Sessions resigns as attorney general

Leroy Wright
November 7, 2018

It was delivered to White House Chief of Staff John Kelly on Wednesday, and came just a day after the midterm elections, which saw the House flip to Democratic control, while the GOP expanded its Senate majority.

U.S. Attorney General has submitted his resignation to Donald Trump, at the president's request.

With ex-Attorney General Jeff Sessions getting the "you're fired" talk today, eyes in D.C. are now on Acting AG Matthew Whitaker, who is expected to be overseeing Special Counsel Robert Mueller's Russian Federation investigation.

Senate Minority Leader Chuck Schumer was in the middle of giving his post-election spiel to reporters when the news broke of Attorney General Jeff Sessions' firing. "A permanent replacement will be nominated at a later date", the president wrote after sidestepping a question about Sessions' future during a wild press conference.

Trump calls reporter 'rude, terrible person' at press conference following midterm elections
Acosta then stood up again to try and ask another question, prompting Trump to order him to "just sit down, please". He repeatedly shut down CNN's April Ryan when she tried to ask a question, refusing to cede the microphone to her.

Mr Sessions, 71, had recused himself from the Russian Federation probe, because of his role in the Trump election campaign and the investigation has caused considerable tension between Mr Trump and Mr Sessions, which the president dubbed a "witch hunt". Earlier this year, Mr.

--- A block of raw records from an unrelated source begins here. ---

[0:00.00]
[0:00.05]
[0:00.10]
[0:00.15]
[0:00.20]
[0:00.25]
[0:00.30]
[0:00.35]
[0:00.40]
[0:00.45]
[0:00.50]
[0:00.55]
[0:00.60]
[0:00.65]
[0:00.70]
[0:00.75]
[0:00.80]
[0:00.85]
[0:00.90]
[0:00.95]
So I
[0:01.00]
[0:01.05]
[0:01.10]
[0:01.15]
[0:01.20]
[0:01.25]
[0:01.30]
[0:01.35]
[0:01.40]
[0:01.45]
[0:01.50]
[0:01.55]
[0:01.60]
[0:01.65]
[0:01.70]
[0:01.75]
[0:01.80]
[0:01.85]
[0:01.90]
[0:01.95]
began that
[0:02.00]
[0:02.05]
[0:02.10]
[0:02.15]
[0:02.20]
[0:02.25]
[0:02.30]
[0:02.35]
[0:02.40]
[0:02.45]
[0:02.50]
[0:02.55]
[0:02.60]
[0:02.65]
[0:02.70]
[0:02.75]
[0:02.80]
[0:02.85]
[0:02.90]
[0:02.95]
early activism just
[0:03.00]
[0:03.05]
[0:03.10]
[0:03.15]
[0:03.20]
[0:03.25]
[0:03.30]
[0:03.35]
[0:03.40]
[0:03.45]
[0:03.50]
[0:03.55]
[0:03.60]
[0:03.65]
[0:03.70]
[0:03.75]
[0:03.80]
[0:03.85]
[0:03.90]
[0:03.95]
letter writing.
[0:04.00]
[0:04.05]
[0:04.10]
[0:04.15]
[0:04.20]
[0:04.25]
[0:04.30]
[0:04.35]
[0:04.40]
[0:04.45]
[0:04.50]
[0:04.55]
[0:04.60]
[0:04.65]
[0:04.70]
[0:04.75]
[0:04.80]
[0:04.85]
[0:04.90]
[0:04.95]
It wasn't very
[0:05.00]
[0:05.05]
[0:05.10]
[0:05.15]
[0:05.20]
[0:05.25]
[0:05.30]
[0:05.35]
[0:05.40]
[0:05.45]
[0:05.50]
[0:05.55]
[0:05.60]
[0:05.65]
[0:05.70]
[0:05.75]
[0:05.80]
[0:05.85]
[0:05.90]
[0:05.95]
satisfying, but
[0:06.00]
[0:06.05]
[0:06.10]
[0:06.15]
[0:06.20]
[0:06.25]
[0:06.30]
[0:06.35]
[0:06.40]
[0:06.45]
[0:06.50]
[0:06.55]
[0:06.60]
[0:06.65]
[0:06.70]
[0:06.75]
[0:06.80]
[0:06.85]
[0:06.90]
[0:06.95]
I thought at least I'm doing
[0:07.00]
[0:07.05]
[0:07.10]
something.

Trump said had had "no attorney general".

Whitaker, a former U.S. attorney for the Southern District of Iowa, had served as Sessions's chief-of-staff since September 2017. Whitaker noted that federal regulations still gave the attorney general power over the budget for a special counsel. "I don't have an attorney-general", he said in September. Sessions' recusal prevented him from stopping the probe, which Trump has attacked as an unfair "witch hunt".

And as you might imagine, the guy who wrote editorials about the Mueller investigation being improper is the guy the White House is tapping. But the president called him "very good person and a talented person". In that letter, Sessions explained, "we have restored and upheld the rule of law - a glorious tradition that each of us has a responsibility to safeguard".

Sessions usually does not respond to the President's criticism, but he has at times pushed back.